At a rowdy and emotionally charged meeting Tuesday, the Islip Town Board adopted a resolution to lay off 97 workers - but also approved an amendment that calls for reducing that number next month if the union offers money-saving concessions.
Town officials said the workforce reduction will help fill a projected $10-million budget hole in 2010 caused by falling mortgage tax and interest revenues. Without it, residents would face a 25 percent increase in their town taxes, they said.
The 4-1 vote was preceded by an hour of public comments in which town employees, union representatives, residents and political candidates pleaded with the board to avoid layoffs.
"I have a family, a house; I'm about to send my daughter to college in two weeks," said Martin Lubliner, 48, a 28-year town security guard. "I hope that in your heart, you can find some compassion for myself and the many fine employees of the town."
The town will now forward a list of 86 full-time and 11 part-time positions slated for elimination to the Suffolk County Civil Service Department for review, town officials said. The amendment calls for the town board to revisit the list at its Sept. 15 meeting and, if union negotiations have produced savings, reduce the number of layoffs.
Speakers criticized the cuts to public safety, the town's animal shelter and the Islip Art Museum, which is slated to lose its entire staff. The town is seeking to transfer stewardship of the museum to a nonprofit arts organization.
Tempers ran hot as Supervisor Phil Nolan, a Democrat, and Councilman Steven Flotteron, the board's only Republican, verbally sparred during the public comment period and in the debate preceding the vote - each accusing the other's party of fiscal mismanagement.
The nearly 200 people who packed Town Hall jeered and whistled in response. Flotteron made a motion to table the layoff resolution. It was not seconded.

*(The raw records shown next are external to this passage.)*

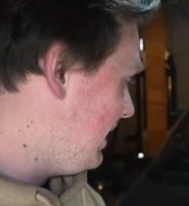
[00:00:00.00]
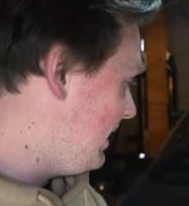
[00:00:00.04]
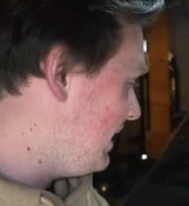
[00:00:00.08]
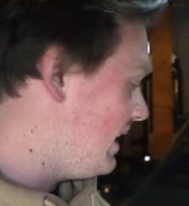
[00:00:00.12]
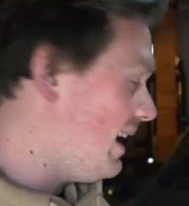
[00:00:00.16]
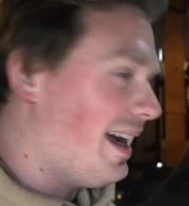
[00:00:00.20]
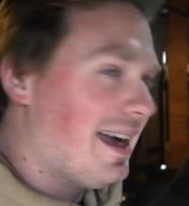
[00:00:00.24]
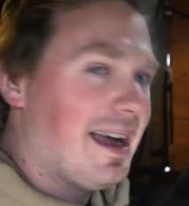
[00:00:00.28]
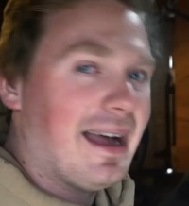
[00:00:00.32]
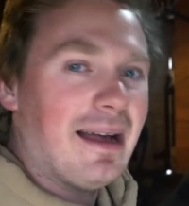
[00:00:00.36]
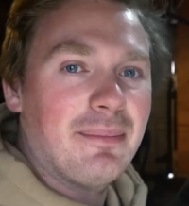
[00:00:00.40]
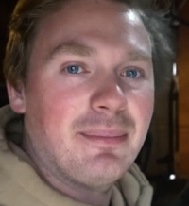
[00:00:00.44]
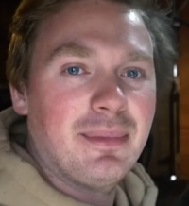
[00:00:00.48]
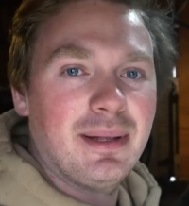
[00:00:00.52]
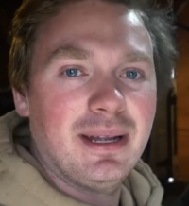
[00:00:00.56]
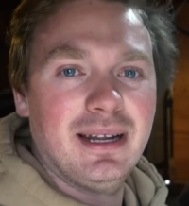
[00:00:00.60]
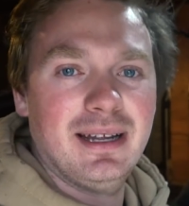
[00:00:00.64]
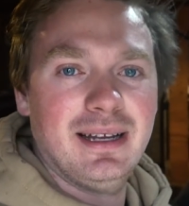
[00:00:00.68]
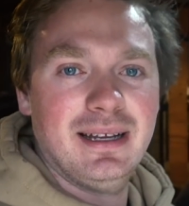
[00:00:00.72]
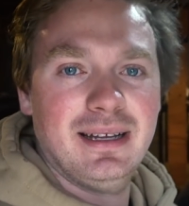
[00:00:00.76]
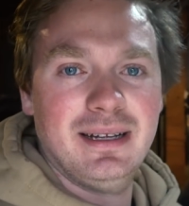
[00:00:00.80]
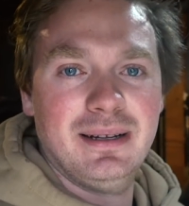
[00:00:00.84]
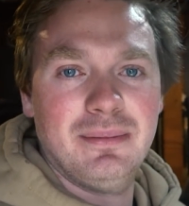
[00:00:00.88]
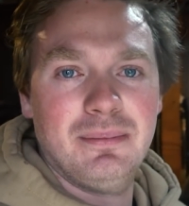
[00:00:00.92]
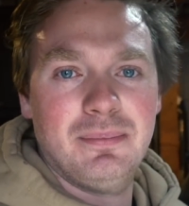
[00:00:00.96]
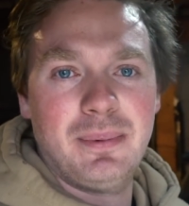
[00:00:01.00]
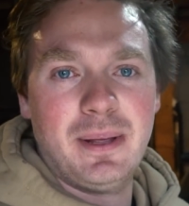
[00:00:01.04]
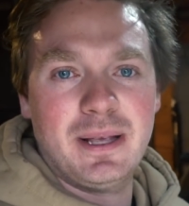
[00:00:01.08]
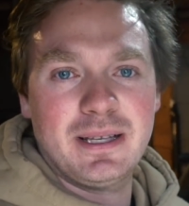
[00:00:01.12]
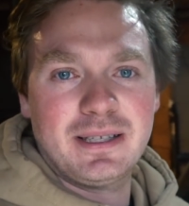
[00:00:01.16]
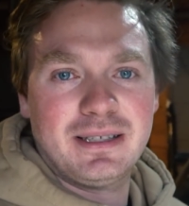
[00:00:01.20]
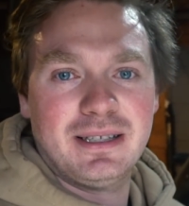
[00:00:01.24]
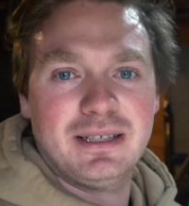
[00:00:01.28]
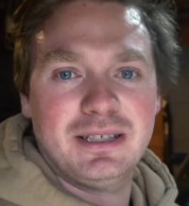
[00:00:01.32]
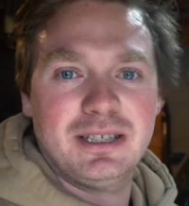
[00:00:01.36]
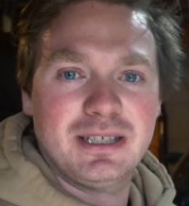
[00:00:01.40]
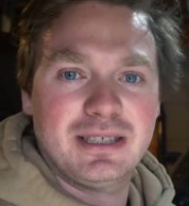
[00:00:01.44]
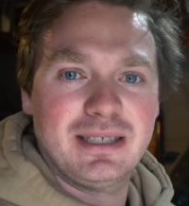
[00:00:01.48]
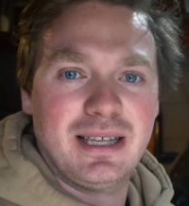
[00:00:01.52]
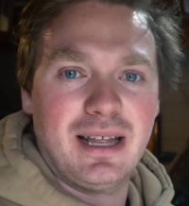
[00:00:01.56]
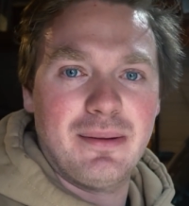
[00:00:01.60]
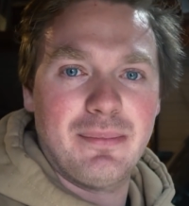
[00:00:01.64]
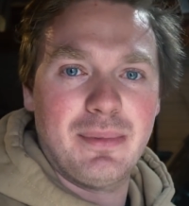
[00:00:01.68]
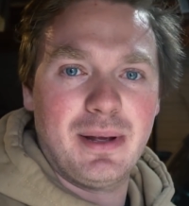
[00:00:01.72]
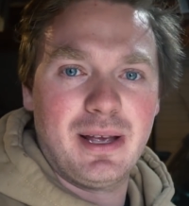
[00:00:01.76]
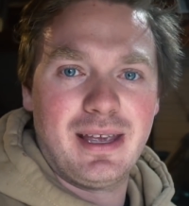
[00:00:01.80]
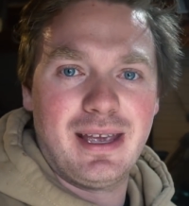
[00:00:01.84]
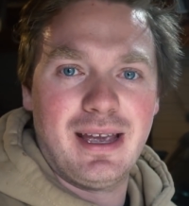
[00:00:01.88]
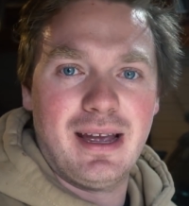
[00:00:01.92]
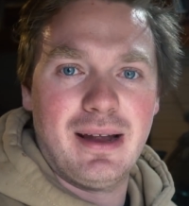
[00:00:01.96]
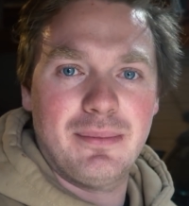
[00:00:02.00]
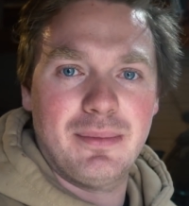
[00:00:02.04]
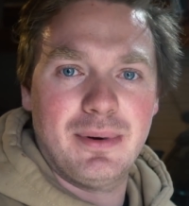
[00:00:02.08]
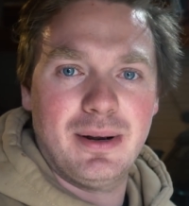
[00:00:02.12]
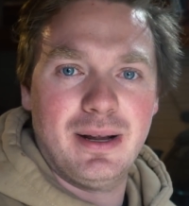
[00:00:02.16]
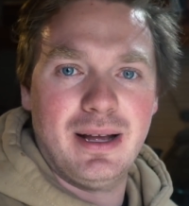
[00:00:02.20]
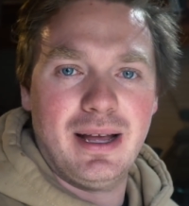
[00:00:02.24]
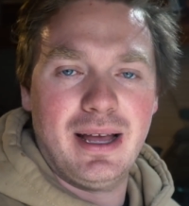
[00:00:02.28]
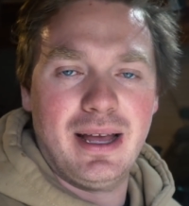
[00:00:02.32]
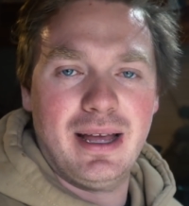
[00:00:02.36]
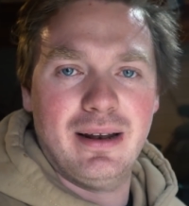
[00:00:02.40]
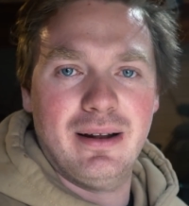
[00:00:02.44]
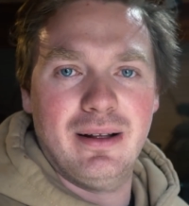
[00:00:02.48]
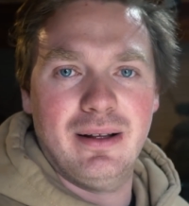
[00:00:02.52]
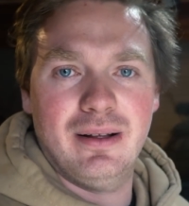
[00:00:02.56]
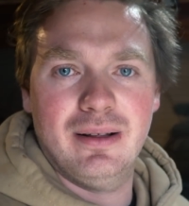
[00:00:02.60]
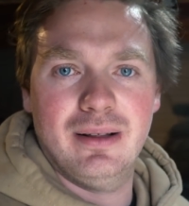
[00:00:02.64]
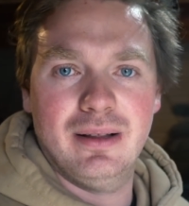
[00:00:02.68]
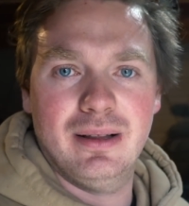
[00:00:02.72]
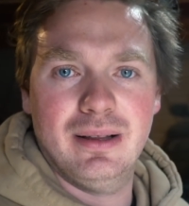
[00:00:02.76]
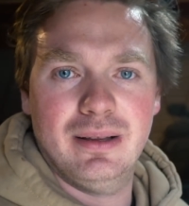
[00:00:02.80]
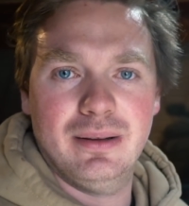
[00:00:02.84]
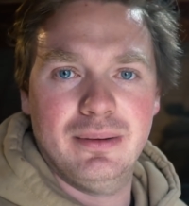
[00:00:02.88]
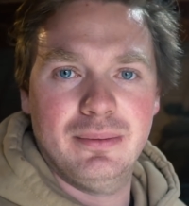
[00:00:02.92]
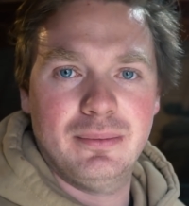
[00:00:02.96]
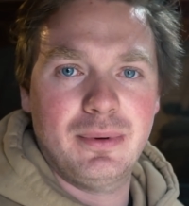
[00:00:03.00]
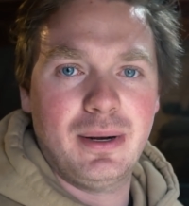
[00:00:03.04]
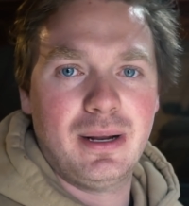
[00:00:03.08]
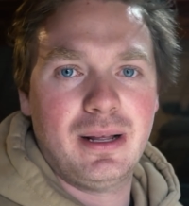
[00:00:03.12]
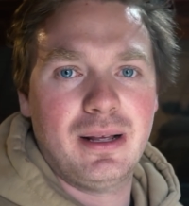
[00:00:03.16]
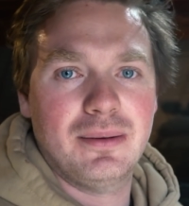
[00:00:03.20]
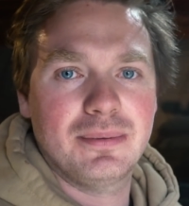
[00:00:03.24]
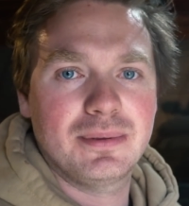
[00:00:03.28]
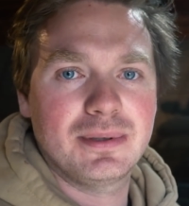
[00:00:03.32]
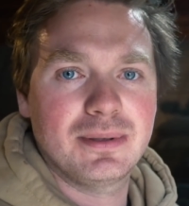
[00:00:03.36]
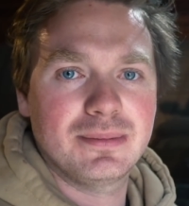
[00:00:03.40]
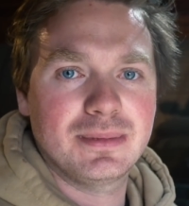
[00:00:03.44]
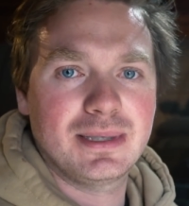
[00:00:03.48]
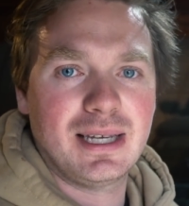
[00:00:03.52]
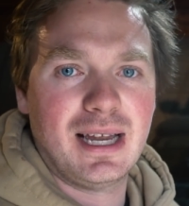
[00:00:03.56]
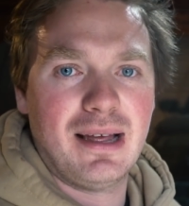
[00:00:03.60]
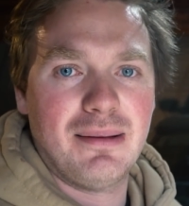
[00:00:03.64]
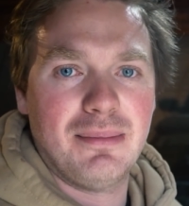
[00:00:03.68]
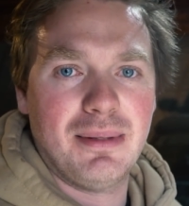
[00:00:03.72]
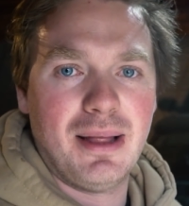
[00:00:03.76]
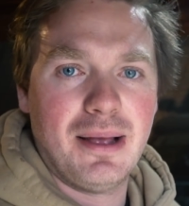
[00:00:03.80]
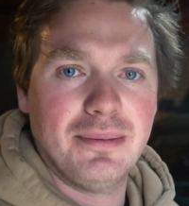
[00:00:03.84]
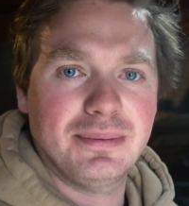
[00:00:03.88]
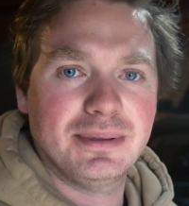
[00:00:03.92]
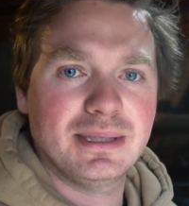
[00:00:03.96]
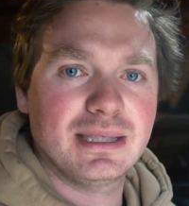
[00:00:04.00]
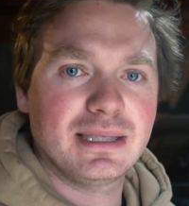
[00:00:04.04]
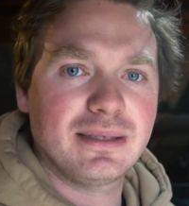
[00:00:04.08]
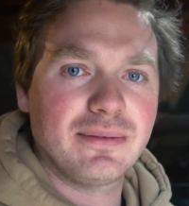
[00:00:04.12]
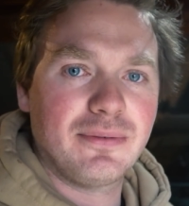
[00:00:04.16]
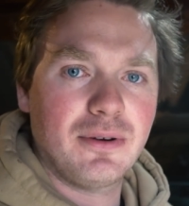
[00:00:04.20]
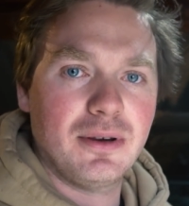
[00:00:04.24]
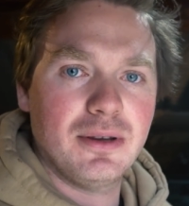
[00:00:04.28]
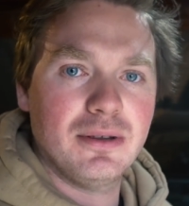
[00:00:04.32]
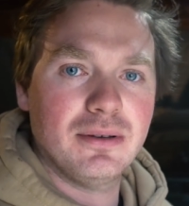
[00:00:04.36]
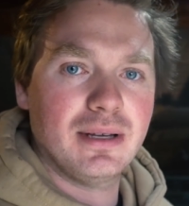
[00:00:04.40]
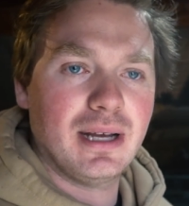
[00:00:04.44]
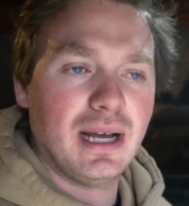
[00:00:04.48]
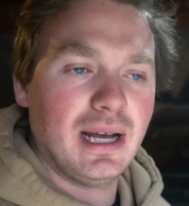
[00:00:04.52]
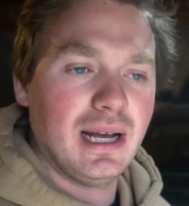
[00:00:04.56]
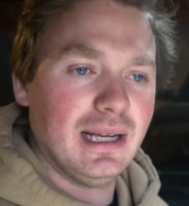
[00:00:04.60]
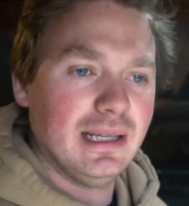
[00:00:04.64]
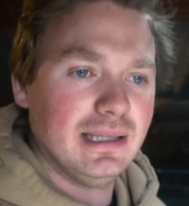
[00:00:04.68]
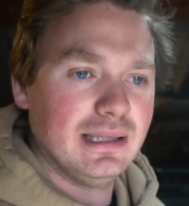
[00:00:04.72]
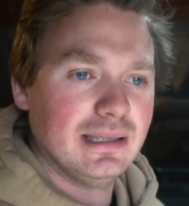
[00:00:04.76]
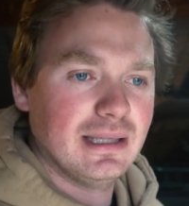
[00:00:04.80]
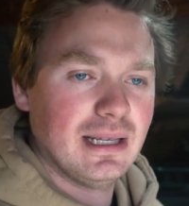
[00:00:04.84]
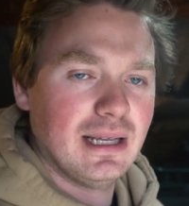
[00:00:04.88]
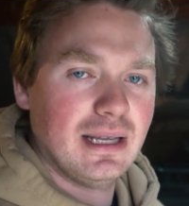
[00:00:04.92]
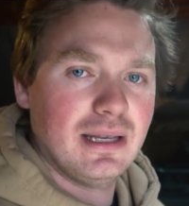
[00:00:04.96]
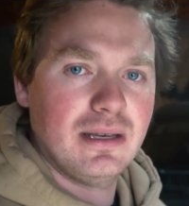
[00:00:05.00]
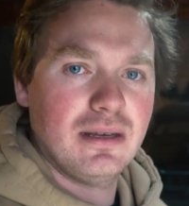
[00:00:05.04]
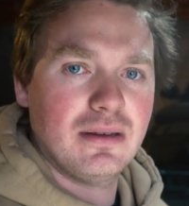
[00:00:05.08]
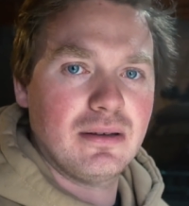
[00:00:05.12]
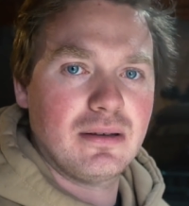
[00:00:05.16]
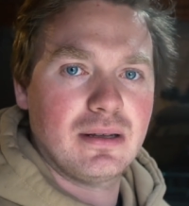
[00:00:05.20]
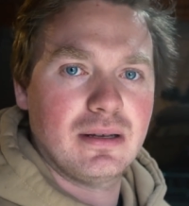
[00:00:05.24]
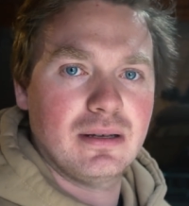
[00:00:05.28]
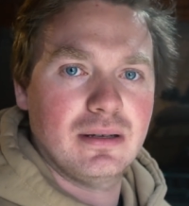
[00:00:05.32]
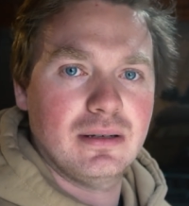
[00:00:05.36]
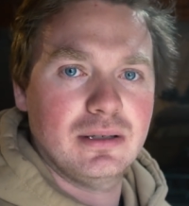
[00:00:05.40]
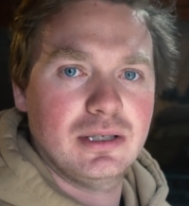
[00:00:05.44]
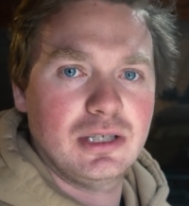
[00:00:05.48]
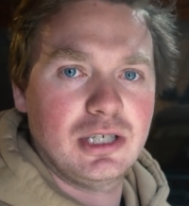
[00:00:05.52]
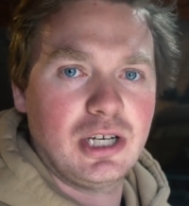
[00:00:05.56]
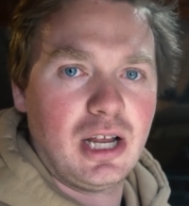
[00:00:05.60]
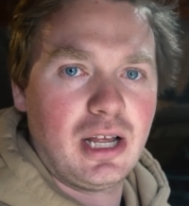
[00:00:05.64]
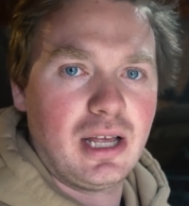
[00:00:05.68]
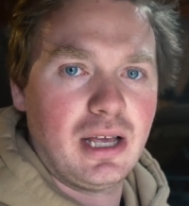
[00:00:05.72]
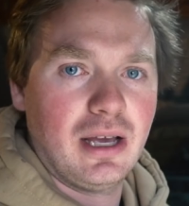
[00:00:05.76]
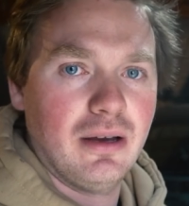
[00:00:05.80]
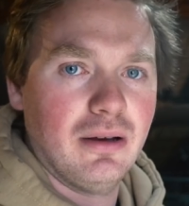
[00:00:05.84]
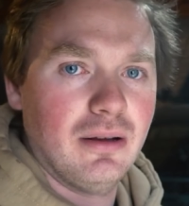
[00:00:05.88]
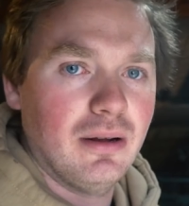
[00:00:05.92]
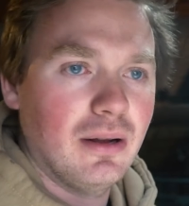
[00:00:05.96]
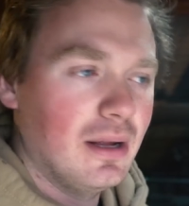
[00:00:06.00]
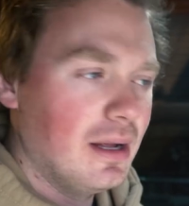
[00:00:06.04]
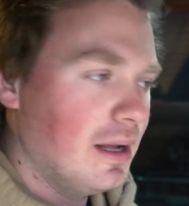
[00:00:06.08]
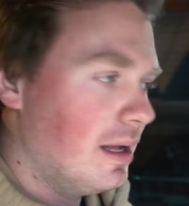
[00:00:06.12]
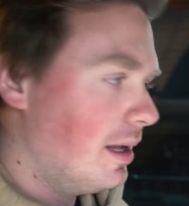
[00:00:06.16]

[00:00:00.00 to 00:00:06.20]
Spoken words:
yeah, I'm gonna basically just set up my camera and I'll rig up some time lapses for you guys and you can check out.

Flotteron also attempted to introduce an unscheduled resolution that would cut salaries, revoke take-home cars and require health insurance contributions for elected, appointed and management positions with salaries over certain thresholds.
Nolan declined to entertain the motion because it was not on the agenda and the board members had not had time to consider it.
As the board prepared to vote, Richard Hendershot, vice president of the town workers' union, Teamsters Local 237, stood and shouted: "We have an opportunity here to save jobs. Don't send these people out the door!"